Para empezar, está la cuestión de qué ponemos en medio:
Bolaño y Foster Wallace. Como si fueran amigos, que no lo eran. O
miembros de una misma generación, de un mismo ejército o de un mismo
club, que tampoco.
Bolaño o Foster Wallace. Como si fueran dos caras de una misma moneda y
estuviéramos obligados a elegir. ¿Se imaginan lanzar al aire un libro
que por un lado fuese 2666 y por el otro La broma infinita?
Bolaño contra Foster Wallace. Como si representaran posturas enfrentadas
y entre ellos solo pudiese existir una lucha (lucha que, por otra
parte, solo podría ganar el lector).
Yo opté por unirles con una coma, más ambigua, más aséptica. Puede significar todo eso. O nada de lo anterior.
Foster Wallace es el producto más refinado de la élite académica
americana. Se crió entre eruditos, bajo la imponente bóveda de los
pasillos de la universidad. De ahí quizá su agorafobia. Su padre era
doctor en Filosofía.
Bolaño se formó a la intemperie, entre libros robados y poetas desterrados. Su padre fue camionero y boxeador.
Bolaño se consideraba un salvaje, pero contrariamente a lo que cabría
esperar, Foster Wallace lo era bastante más, o su salvajismo era
distinto. Fue alcohólico, adicto a la marihuana, a la cocaína, al LSD.
Sufría constantes crisis de ansiedad y depresiones.
El salvajismo de Bolaño respondía a un apasionado vitalismo. El de
Foster Wallace, a una intensa pulsión de muerte, a un marcado instinto
de autodestruccción.
La mirada de Foster Wallace era una cámara multilenticular capaz de
enfocar el cosmos o el detalle más insignificante con una precisión
absoluta. Ese foco rabioso lo dotó de un talento extraordinario para la
sátira y para lo grotesco.
Bolaño era más bien una araña, una araña infatigable tejiendo el
infinito. Su telaraña posee múltiples capas, o atraviesa múltiples
dimensiones. Era el maestro indiscutible de la vaguedad, de lo onírico,
lo inefable.
Los dos eran ambiciosos. Todo lo ambicioso que puede ser un escritor.
Los dos poseían una profunda conciencia moral.
Los dos empujaron la literatura hacia adelante sin abandonar nada de lo importante que había detrás.
Los dos murieron de forma prematura. Los dos vivieron y escribieron a
contrarreloj bajo la sombra de sendas espadas de Damocles: una soga que
se estrechaba, un hígado que naufragaba.
A los dos les apasionaba el sexo.
Sí, hablemos de sexo, por qué no.
David Foster Wallace es un exhibicionista. Le gusta que miremos mientras
se hace una paja monumental. La eyaculación, debemos admitirlo, es
espectacular, propia de Moby Dick. Digna de ver.
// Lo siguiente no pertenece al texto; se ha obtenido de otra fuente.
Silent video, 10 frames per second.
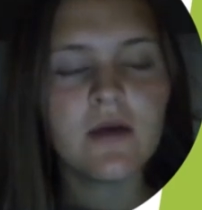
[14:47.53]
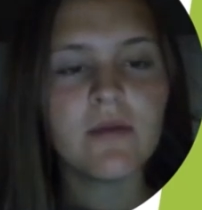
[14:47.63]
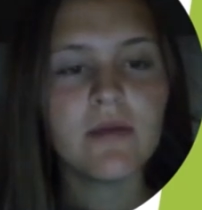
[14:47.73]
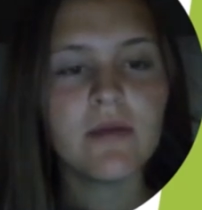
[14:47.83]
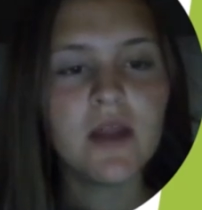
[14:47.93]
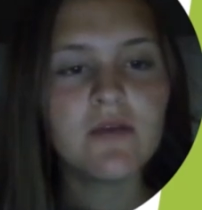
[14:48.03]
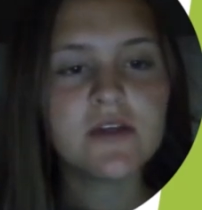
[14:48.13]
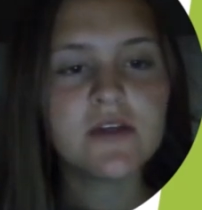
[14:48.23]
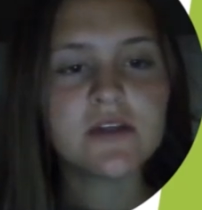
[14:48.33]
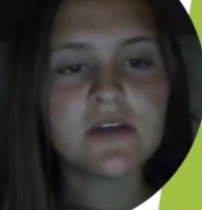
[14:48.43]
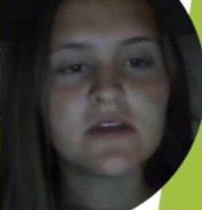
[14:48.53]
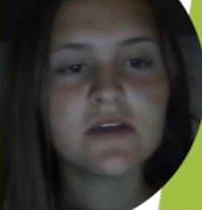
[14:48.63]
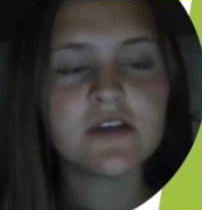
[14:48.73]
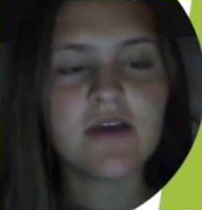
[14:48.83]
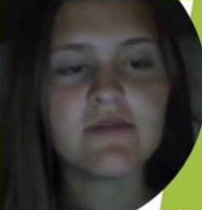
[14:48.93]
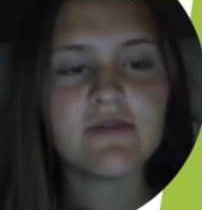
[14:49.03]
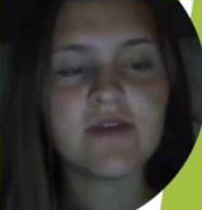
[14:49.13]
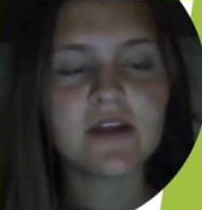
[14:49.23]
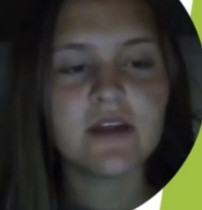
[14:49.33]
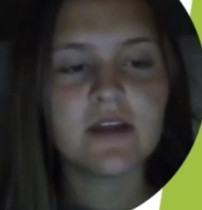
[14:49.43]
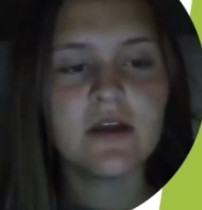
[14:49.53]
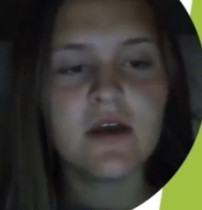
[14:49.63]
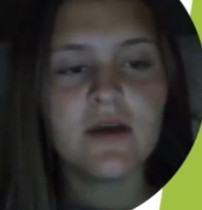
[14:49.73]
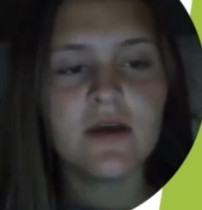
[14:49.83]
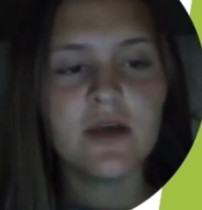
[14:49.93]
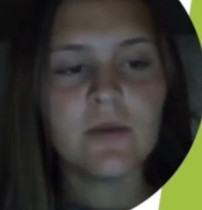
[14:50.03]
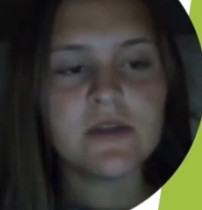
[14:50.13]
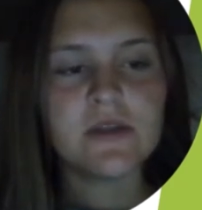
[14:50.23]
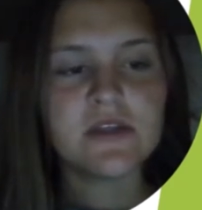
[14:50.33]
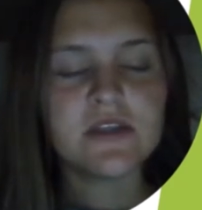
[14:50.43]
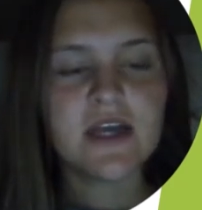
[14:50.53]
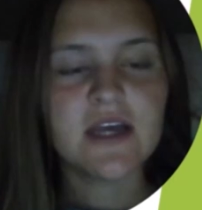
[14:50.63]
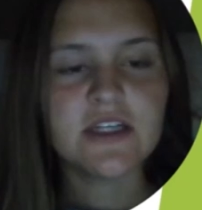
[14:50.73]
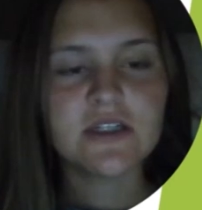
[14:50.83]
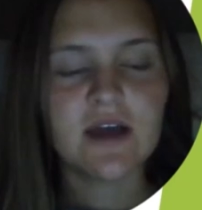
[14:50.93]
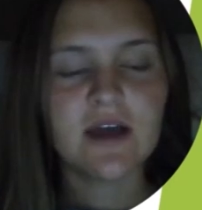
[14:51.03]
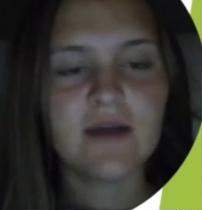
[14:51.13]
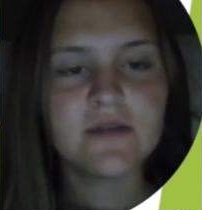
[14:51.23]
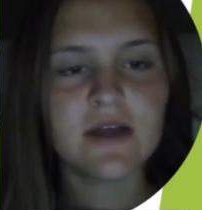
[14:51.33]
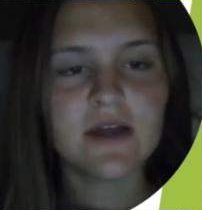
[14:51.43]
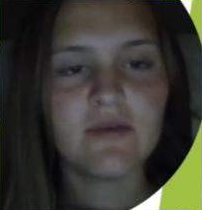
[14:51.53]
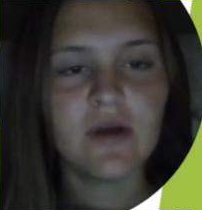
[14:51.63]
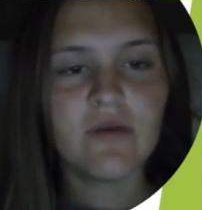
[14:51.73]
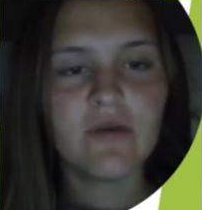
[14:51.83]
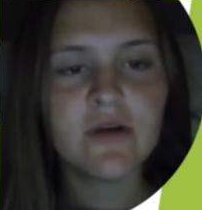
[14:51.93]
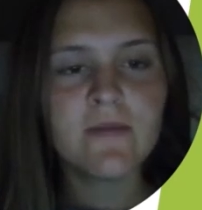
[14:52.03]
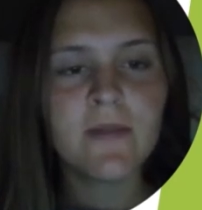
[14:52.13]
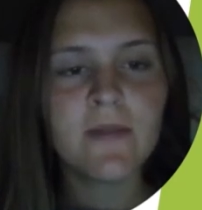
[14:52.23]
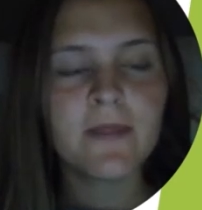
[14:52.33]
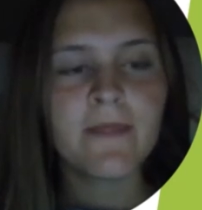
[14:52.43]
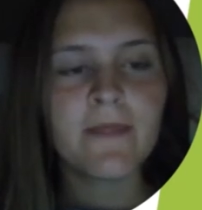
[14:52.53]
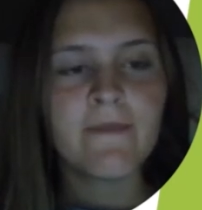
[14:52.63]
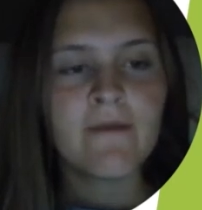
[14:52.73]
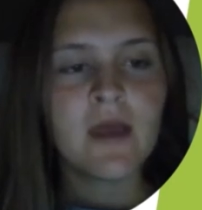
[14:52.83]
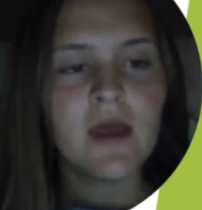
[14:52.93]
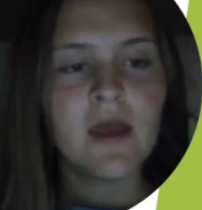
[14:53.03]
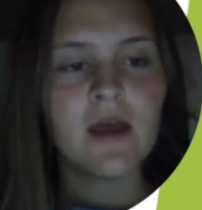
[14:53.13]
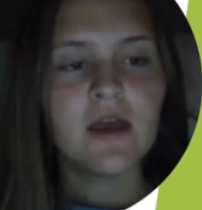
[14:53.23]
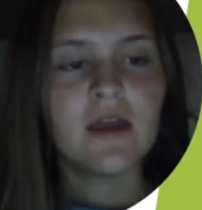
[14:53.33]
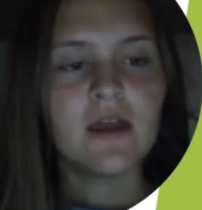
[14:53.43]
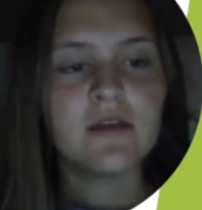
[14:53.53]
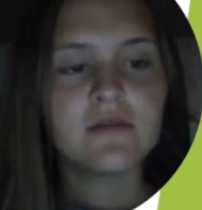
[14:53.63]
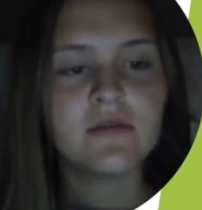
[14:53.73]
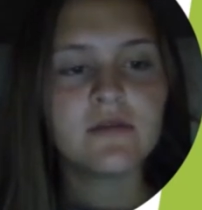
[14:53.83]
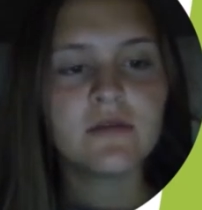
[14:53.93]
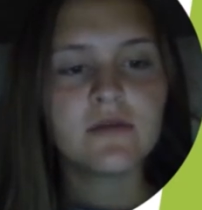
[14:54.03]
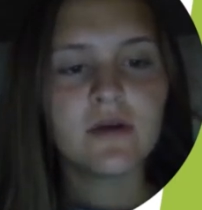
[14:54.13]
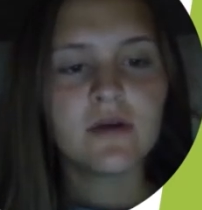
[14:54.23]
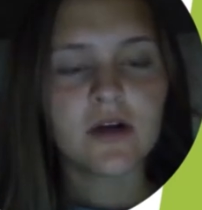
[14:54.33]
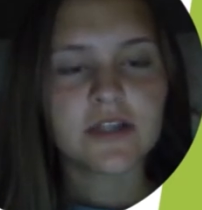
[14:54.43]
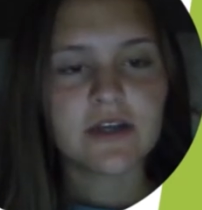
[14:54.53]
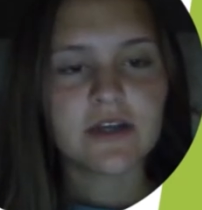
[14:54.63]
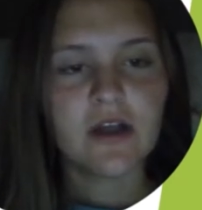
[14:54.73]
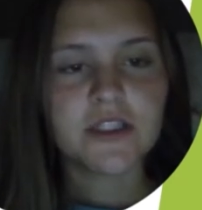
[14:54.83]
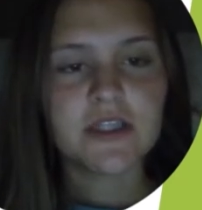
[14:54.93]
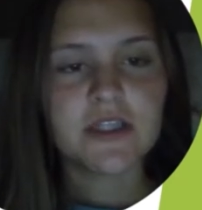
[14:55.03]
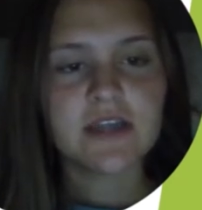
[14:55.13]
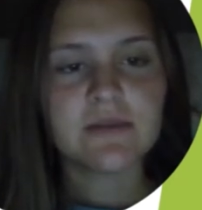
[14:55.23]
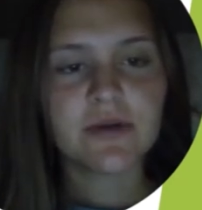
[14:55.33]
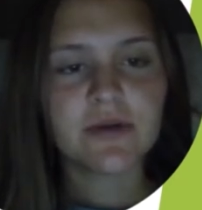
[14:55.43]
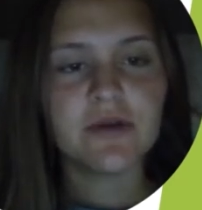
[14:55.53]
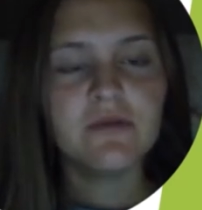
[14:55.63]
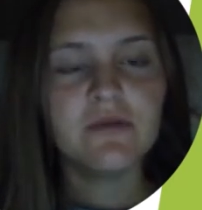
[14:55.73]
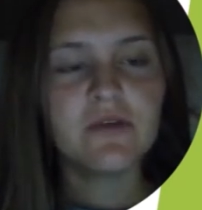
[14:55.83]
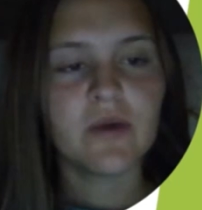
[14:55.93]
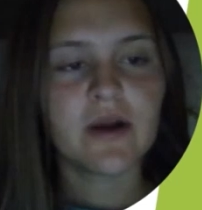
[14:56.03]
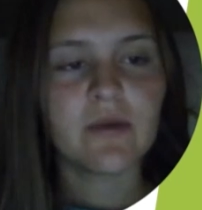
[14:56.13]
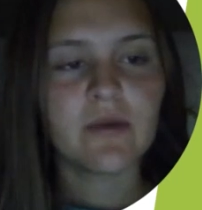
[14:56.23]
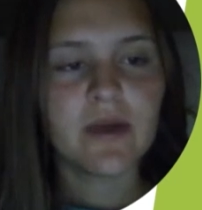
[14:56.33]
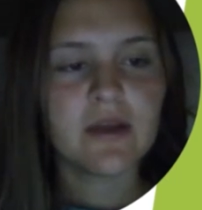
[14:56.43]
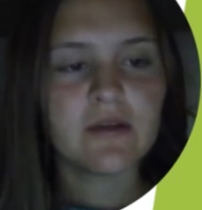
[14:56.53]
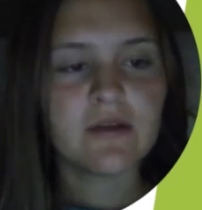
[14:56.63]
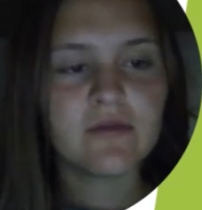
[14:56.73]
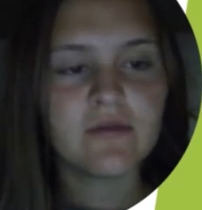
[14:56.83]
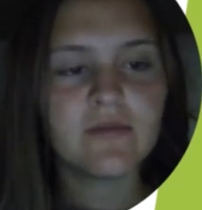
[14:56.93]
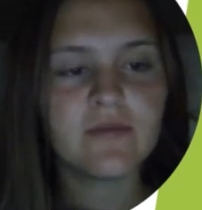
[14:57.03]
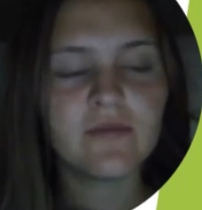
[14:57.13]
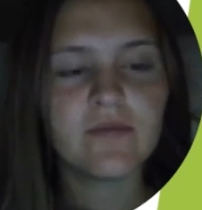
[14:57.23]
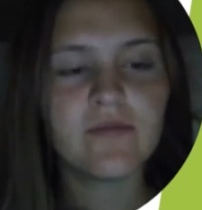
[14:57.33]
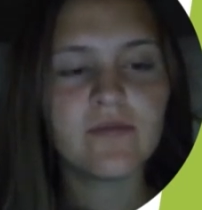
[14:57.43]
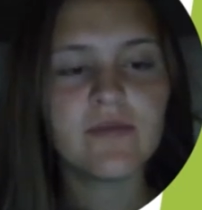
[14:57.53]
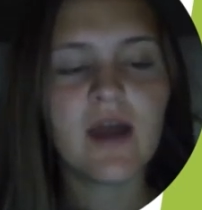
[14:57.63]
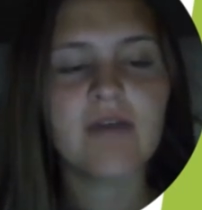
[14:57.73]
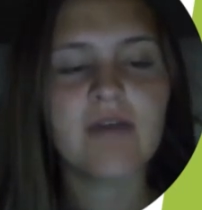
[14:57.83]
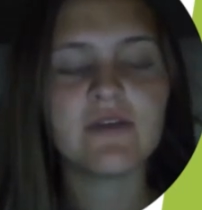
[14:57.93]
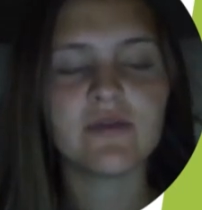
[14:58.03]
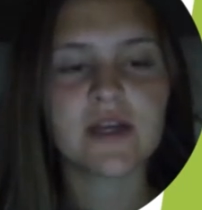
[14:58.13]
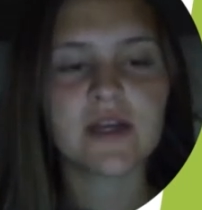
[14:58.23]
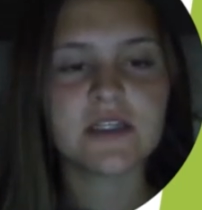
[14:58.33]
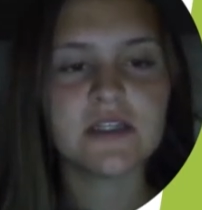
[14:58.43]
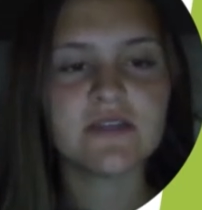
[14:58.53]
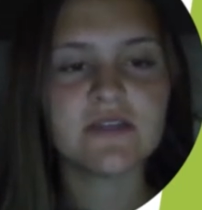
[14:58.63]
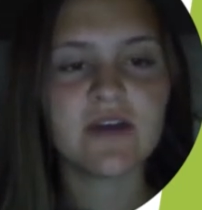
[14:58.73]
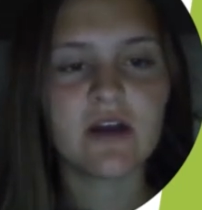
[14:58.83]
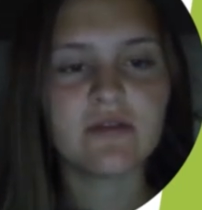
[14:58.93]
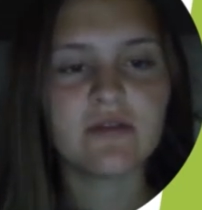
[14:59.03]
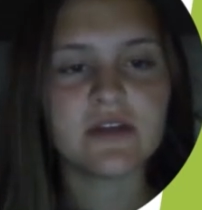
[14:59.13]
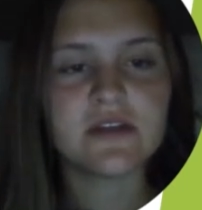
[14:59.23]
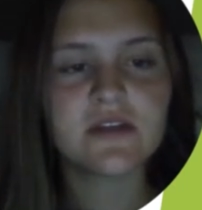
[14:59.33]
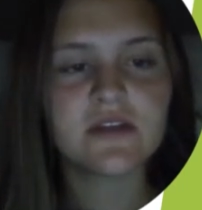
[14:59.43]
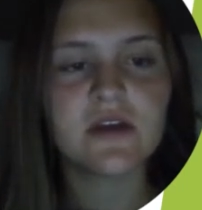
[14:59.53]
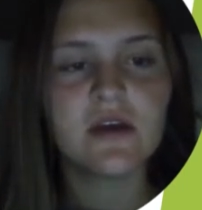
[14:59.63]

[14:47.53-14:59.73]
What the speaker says: But many of these diseases have affected humans since ancient times that I've went over, and our technology has improved to where we can have different vaccines to fight off these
Roberto Bolaño es un seductor, y mientras nos debatimos entre dejarnos
seducir o huir despavoridos, él ya nos ha hecho el amor. Cuando por fin
se va, aún nos tiemblan las piernas.
Foster Wallace abruma. Leerle encoge el escroto al más talentoso escritor.
Bolaño inspira. Tras leerle, hasta el peor escritorzuelo se siente capaz
de todo. Es más: me atrevería a decir que no hay lector de Bolaño que
no se lance a escribir.
Por supuesto, para tener una vida sexual sana, o una vida sexual a secas, hay que leerlos a los dos.